Pomegranate juice may slow the progression of post-treatment prostate cancer recurrence, according to new long-term research results being presented at the 104th Annual Scientific Meeting of the American Urological Association (AUA).
Researchers found that men who have undergone treatment for localized prostate cancer could benefit from drinking pomegranate juice.
The two-stage clinical trial followed a total of 48 participants over six years. Eligible participants had a rising PSA after surgery or radiotherapy, a PSA greater than 0.2 ng/ml and less than 5 ng/ml and a Gleason score of 7 or less. These patients were treated by drinking eight ounces of pomegranate juice daily. Currently, in the sixth year of treatment, active patients who remain on the study have a median total follow-up of 56 months. These participants continue to experience a significant increase in PSA doubling time following treatment, from a mean of 15.4 months at baseline to 60 months post-treatment, with a median PSA slope decrease of 60 percent, 0.06 to 0.024.

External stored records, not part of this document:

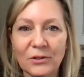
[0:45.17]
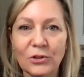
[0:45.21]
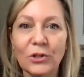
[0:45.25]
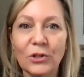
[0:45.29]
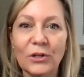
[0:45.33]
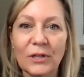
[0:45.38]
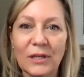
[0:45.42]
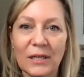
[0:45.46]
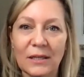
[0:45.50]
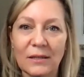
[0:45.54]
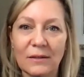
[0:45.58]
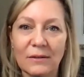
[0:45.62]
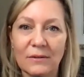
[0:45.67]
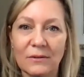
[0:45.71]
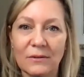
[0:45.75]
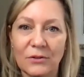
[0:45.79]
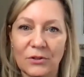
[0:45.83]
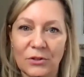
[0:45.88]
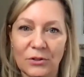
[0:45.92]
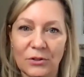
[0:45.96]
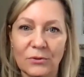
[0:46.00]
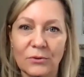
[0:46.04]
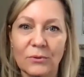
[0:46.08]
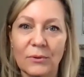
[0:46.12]
look at
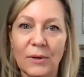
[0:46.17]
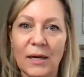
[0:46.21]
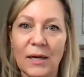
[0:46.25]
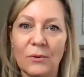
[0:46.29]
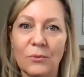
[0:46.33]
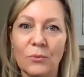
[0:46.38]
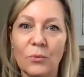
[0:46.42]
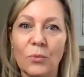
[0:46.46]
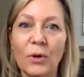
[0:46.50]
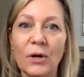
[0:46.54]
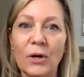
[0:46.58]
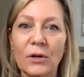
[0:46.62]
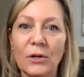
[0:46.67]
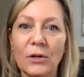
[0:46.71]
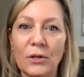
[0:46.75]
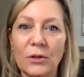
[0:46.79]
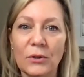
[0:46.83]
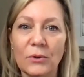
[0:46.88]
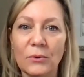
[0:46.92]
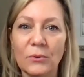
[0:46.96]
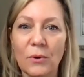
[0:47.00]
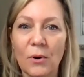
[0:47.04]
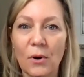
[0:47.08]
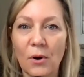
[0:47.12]
you and where
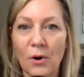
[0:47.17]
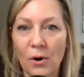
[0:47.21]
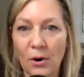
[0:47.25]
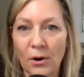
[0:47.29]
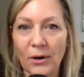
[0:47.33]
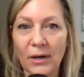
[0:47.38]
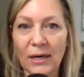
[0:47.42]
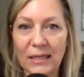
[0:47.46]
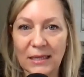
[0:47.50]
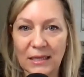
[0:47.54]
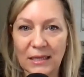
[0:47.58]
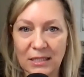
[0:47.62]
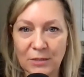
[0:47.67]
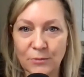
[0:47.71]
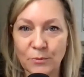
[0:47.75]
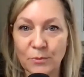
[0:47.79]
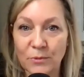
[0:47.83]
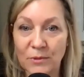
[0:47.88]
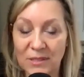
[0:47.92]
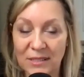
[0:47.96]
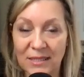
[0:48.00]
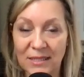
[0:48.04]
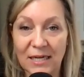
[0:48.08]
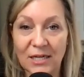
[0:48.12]
you are at this
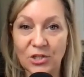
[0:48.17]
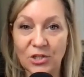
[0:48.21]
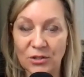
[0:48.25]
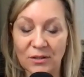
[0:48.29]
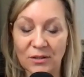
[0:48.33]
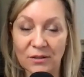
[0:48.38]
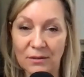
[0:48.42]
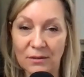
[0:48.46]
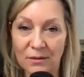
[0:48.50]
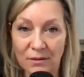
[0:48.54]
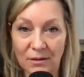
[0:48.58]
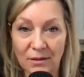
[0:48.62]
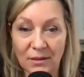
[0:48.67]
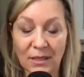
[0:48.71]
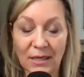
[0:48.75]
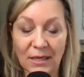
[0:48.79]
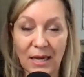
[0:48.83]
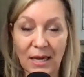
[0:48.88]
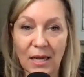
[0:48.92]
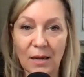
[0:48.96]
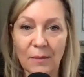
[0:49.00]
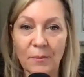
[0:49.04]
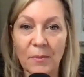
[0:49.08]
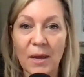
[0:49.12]
stage in the
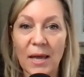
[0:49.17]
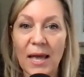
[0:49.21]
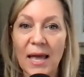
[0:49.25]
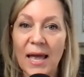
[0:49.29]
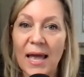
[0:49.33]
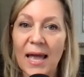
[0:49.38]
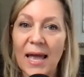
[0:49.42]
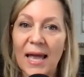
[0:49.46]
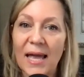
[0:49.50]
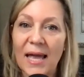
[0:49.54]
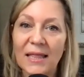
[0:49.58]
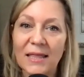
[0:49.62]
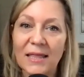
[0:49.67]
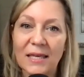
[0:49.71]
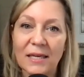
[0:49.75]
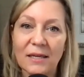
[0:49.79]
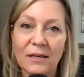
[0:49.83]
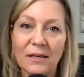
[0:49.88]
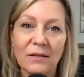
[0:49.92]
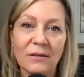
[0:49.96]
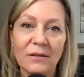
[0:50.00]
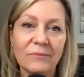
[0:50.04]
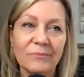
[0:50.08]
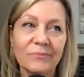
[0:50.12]
game and
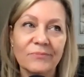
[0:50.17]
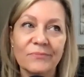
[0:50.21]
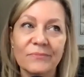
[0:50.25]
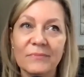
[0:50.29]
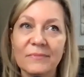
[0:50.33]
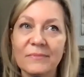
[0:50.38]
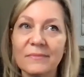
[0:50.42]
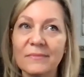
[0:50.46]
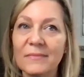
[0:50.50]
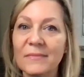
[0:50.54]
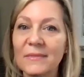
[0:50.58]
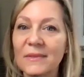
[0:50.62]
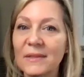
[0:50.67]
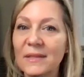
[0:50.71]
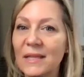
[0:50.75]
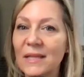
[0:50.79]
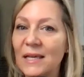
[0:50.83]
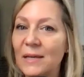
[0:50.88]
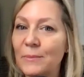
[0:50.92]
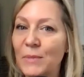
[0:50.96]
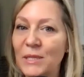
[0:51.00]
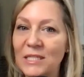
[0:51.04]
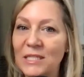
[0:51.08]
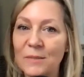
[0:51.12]
think
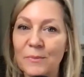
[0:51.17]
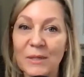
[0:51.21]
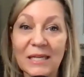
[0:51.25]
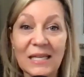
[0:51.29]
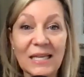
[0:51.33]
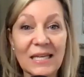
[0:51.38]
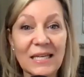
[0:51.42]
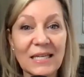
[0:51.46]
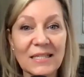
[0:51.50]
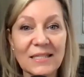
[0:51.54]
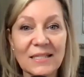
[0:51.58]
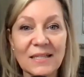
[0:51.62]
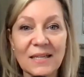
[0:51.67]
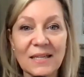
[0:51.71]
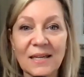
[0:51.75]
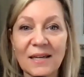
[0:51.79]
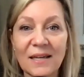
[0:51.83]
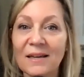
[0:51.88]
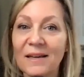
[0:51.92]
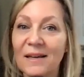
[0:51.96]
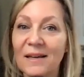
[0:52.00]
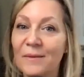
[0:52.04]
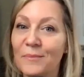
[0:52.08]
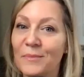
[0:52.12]
it must have been
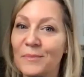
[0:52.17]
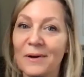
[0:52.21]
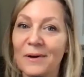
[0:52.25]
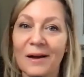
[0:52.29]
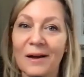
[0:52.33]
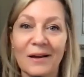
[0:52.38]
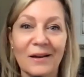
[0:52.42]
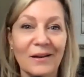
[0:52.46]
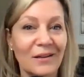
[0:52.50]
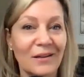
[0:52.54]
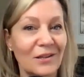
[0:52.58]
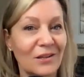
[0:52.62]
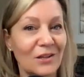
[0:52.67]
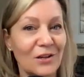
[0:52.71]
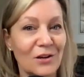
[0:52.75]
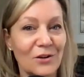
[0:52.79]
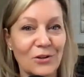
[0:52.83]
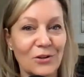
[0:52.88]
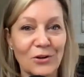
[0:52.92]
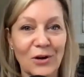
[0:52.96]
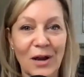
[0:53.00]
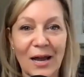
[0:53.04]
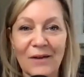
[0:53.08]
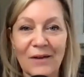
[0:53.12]
easy. You know,
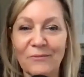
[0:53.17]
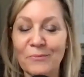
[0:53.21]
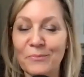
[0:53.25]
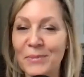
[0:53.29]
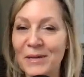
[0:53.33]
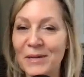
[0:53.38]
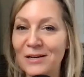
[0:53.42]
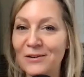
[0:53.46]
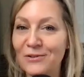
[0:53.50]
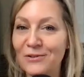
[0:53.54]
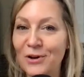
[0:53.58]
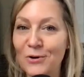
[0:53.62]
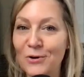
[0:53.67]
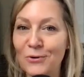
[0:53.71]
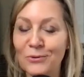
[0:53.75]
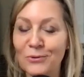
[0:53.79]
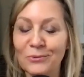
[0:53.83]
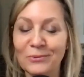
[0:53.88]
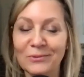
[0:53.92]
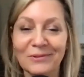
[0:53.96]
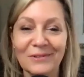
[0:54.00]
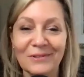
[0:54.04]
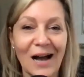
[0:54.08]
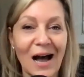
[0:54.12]
there have been
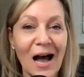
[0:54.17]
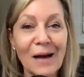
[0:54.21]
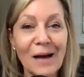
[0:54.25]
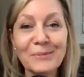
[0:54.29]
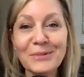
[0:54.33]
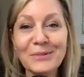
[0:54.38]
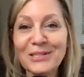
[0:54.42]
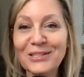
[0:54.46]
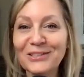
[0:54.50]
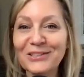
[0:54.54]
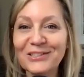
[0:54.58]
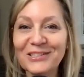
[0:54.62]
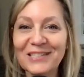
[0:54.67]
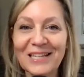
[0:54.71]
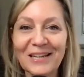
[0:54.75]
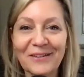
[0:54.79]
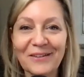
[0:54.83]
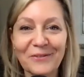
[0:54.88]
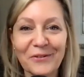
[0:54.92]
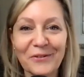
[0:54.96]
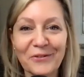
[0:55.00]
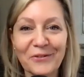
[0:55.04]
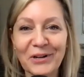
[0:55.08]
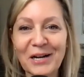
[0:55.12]
no obstacles that
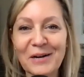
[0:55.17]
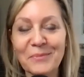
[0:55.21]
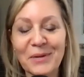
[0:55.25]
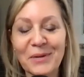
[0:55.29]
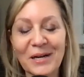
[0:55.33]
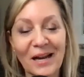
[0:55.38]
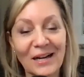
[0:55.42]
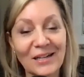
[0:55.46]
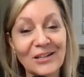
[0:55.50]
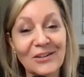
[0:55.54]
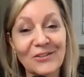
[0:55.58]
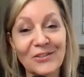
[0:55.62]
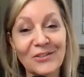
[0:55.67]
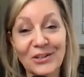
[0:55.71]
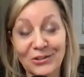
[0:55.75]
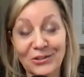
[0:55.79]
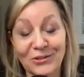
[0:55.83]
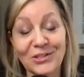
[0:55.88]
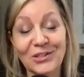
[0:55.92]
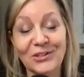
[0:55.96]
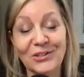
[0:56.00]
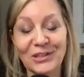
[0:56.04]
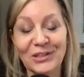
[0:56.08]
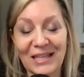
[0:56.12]
you've overcome, but I know that you
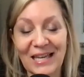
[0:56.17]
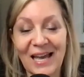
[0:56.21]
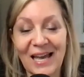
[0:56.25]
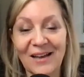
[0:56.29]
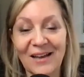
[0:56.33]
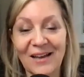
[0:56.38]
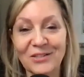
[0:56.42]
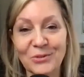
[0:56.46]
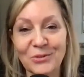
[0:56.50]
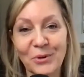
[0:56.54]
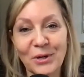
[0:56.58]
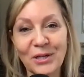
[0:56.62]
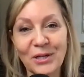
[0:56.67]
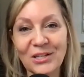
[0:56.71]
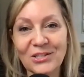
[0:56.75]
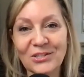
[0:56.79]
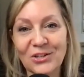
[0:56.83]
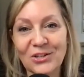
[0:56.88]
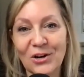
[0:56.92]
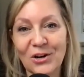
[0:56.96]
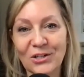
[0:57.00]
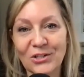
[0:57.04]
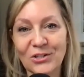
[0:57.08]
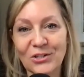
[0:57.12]
certainly have. So, why don't you
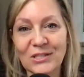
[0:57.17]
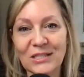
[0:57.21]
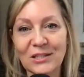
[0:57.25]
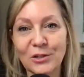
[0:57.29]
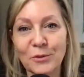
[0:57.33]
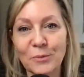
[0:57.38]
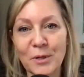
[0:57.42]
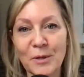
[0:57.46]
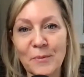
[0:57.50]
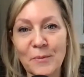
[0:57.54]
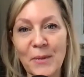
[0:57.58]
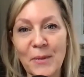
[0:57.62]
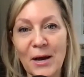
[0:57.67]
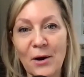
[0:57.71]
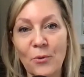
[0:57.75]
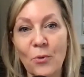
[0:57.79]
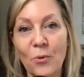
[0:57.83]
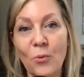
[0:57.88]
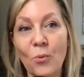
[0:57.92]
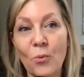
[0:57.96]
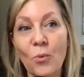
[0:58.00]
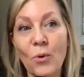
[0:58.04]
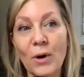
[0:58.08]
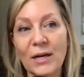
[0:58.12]
talk to us a little bit about
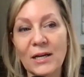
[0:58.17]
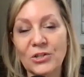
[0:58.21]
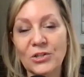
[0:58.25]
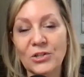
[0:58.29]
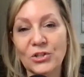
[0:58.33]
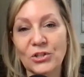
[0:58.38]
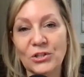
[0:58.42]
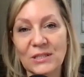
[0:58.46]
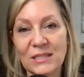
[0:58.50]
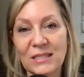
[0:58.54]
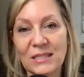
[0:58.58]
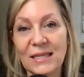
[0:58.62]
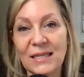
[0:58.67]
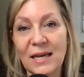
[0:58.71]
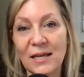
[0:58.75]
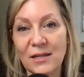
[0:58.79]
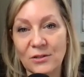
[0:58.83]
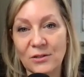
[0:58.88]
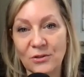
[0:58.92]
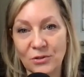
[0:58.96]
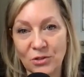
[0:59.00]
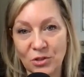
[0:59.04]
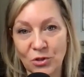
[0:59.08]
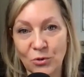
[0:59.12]
what it took to get
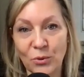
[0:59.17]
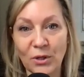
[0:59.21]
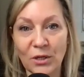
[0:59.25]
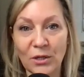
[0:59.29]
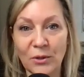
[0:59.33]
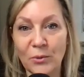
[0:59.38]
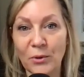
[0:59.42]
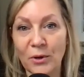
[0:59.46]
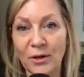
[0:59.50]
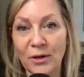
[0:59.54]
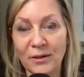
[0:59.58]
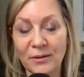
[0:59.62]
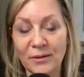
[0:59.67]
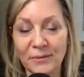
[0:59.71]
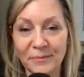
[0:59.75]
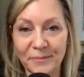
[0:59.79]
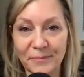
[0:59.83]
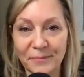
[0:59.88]
to where you are?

Researchers compared active patients, who remain on the study, with non-active patients, who no longer remain on the study. Though these two groups demonstrated similar mean PSA doubling times at baseline, both the PSA doubling time prolongation and the decline in median PSA slope were greater in active patients when compared to non-active patients.
"This study suggests that pomegranate juice may effectively slow the progression of prostate cancer after unsuccessful treatment," said Christopher Amling, MD, an AUA spokesman. "This finding and other ongoing research might one day reveal that pomegranate juice is an effective prostate cancer preventative agent as well."
Parts of this ongoing study suggest that some patients may be more sensitive to the effects of pomegranate juice on PSA doubling time. Phase three of this study is currently underway to further evaluate the benefits of pomegranate juice in a placebo-controlled manner.